Inverse trigonometric function
The operations sin to the minus one, cos to the minus one and tan to the minus one, used to find an angle from a known ratio.
Angle of elevation
The angle measured upward from the horizontal to an object above the observer.
Angle of depression
The angle measured downward from the horizontal to an object below the observer.
Bearing
A direction measured clockwise from north, written with three digits, for example 075 degrees.
Sine rule
The relationship side a over sin A equals side b over sin B equals side c over sin C, used in any triangle.
Cosine rule
The relationship a squared equals b squared plus c squared minus 2bc cos A, used in any triangle.
Included angle
The angle formed between two named sides, required for the area formula and the cosine rule.
Period
The horizontal length after which a trigonometric graph repeats: 360 degrees for sine and cosine, 180 degrees for tangent.
Exam technique
Keep your calculator in degree mode; an unexpected answer is often caused by it being set to radians.
Decide between the sine rule and the cosine rule by checking whether a side is paired with its opposite angle: if yes use the sine rule, otherwise use the cosine rule.
Always draw and label a clear diagram for bearings, elevation and 3D questions, marking the right angle and north lines where relevant.
Carry full calculator accuracy through your working and only round at the final step, usually to 3 significant figures unless told otherwise.
Check the hypotenuse is the largest side: if a Pythagoras answer makes a shorter side longer than the hypotenuse, you have added instead of subtracted.
Remember that equations like sin x equals a fixed value have more than one solution between 0 and 360 degrees, so use the graph to find them all.
Quick check
In a right-angled triangle the side opposite angle theta is 5 cm and the adjacent side is 12 cm.
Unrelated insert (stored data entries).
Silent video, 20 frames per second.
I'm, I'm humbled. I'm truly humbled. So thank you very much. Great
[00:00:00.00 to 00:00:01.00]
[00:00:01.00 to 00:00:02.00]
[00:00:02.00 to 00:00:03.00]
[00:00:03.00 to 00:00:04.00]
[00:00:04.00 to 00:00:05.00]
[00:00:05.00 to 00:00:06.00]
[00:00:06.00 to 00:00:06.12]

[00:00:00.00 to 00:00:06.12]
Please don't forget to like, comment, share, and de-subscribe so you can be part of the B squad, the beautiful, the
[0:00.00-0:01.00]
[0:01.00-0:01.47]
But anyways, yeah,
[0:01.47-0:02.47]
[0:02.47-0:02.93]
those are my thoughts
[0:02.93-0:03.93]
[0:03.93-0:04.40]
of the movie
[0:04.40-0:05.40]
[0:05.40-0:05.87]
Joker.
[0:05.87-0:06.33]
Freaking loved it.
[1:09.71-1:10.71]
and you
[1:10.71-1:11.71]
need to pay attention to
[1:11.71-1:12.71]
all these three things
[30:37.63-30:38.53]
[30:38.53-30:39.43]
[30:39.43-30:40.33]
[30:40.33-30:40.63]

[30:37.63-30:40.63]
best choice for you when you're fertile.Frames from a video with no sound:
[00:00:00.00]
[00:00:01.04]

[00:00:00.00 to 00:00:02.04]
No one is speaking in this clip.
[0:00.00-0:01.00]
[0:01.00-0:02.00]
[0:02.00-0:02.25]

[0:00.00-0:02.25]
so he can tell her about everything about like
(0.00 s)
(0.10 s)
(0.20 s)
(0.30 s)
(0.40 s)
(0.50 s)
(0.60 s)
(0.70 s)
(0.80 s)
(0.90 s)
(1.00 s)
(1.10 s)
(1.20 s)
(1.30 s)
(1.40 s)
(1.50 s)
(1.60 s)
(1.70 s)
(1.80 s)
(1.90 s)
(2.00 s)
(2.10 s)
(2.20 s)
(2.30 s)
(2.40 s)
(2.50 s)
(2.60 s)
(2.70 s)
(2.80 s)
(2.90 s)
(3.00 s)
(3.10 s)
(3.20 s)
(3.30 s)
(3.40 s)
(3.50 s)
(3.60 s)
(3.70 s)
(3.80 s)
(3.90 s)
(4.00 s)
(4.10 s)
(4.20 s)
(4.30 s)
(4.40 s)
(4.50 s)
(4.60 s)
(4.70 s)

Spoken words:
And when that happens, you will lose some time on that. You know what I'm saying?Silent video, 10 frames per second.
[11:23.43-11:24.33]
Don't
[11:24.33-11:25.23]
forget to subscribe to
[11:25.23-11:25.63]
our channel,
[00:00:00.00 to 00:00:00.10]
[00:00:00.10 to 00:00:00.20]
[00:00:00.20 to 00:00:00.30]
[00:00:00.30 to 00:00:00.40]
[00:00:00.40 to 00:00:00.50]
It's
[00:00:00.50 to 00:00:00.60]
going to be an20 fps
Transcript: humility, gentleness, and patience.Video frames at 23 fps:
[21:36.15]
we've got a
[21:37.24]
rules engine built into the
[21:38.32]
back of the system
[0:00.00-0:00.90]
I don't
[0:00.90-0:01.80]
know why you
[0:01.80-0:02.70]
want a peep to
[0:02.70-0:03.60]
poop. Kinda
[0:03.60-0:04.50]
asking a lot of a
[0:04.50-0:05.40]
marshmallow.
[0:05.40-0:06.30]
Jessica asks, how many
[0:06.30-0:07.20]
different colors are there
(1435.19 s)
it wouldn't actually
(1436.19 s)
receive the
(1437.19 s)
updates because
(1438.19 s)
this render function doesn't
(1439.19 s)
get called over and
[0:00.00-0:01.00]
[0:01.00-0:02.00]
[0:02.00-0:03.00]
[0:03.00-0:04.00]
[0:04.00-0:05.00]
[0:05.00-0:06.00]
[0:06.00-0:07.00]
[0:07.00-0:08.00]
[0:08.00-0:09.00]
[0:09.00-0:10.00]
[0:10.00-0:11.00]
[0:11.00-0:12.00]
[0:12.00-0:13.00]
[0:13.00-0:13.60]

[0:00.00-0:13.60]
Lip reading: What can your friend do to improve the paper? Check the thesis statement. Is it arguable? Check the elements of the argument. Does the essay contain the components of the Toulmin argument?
What is theta to the nearest degree?
Approximately 23 degrees
Approximately 25 degrees
Approximately 65 degrees
Approximately 67 degrees
Show answer
Answer: APPROXIMATELY 23 DEGREES. The opposite and adjacent sides are known, so use tangent: theta equals tan to the minus one of 5 over 12, which is tan to the minus one of about 0.4167, giving approximately 22.6 degrees, rounding to 23 degrees.